*Instructions to follow*.
Repeat exactly, and only, the lines below starting at the line that contains "[00:00:00.50]" and ending at the line that contains "[00:00:03.80]", inclusive of both.

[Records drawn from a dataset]

——

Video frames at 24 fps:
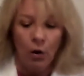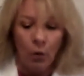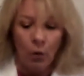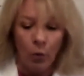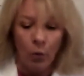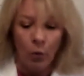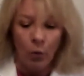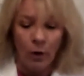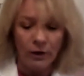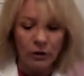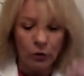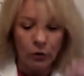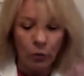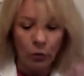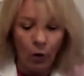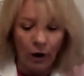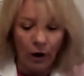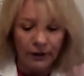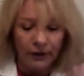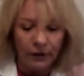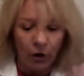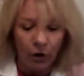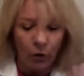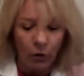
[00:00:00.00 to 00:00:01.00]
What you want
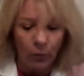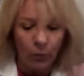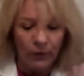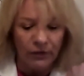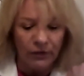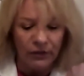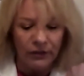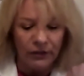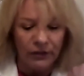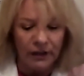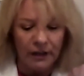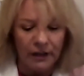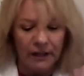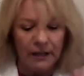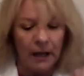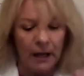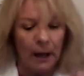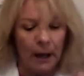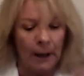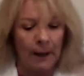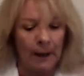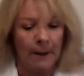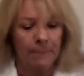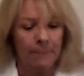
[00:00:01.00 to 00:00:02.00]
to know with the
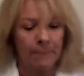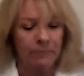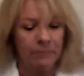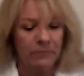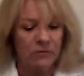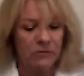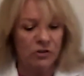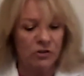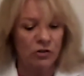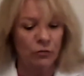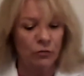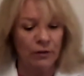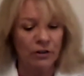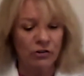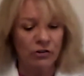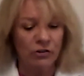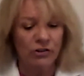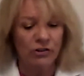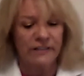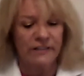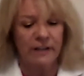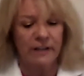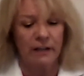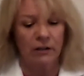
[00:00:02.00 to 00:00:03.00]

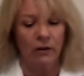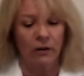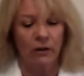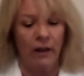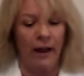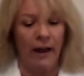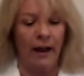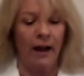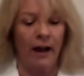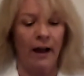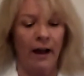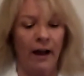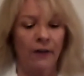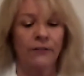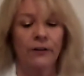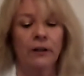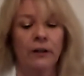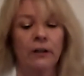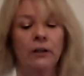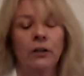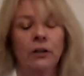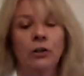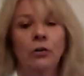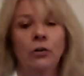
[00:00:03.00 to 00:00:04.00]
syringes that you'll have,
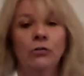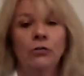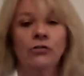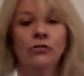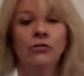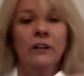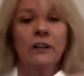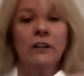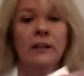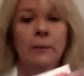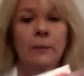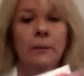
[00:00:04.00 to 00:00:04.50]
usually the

——

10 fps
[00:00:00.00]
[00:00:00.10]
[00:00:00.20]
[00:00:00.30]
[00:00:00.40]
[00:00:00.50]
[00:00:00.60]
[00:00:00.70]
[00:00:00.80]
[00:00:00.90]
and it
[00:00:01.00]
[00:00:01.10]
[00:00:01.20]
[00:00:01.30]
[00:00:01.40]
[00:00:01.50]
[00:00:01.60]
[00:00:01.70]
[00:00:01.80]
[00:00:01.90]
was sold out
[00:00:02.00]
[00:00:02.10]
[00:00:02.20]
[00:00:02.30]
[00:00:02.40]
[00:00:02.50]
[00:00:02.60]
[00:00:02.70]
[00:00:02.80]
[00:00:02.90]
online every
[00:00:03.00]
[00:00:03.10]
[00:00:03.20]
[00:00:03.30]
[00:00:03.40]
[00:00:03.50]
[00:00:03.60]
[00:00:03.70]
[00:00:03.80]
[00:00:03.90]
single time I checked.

——

*Output for this task*.
[00:00:00.50]
[00:00:00.60]
[00:00:00.70]
[00:00:00.80]
[00:00:00.90]
and it
[00:00:01.00]
[00:00:01.10]
[00:00:01.20]
[00:00:01.30]
[00:00:01.40]
[00:00:01.50]
[00:00:01.60]
[00:00:01.70]
[00:00:01.80]
[00:00:01.90]
was sold out
[00:00:02.00]
[00:00:02.10]
[00:00:02.20]
[00:00:02.30]
[00:00:02.40]
[00:00:02.50]
[00:00:02.60]
[00:00:02.70]
[00:00:02.80]
[00:00:02.90]
online every
[00:00:03.00]
[00:00:03.10]
[00:00:03.20]
[00:00:03.30]
[00:00:03.40]
[00:00:03.50]
[00:00:03.60]
[00:00:03.70]
[00:00:03.80]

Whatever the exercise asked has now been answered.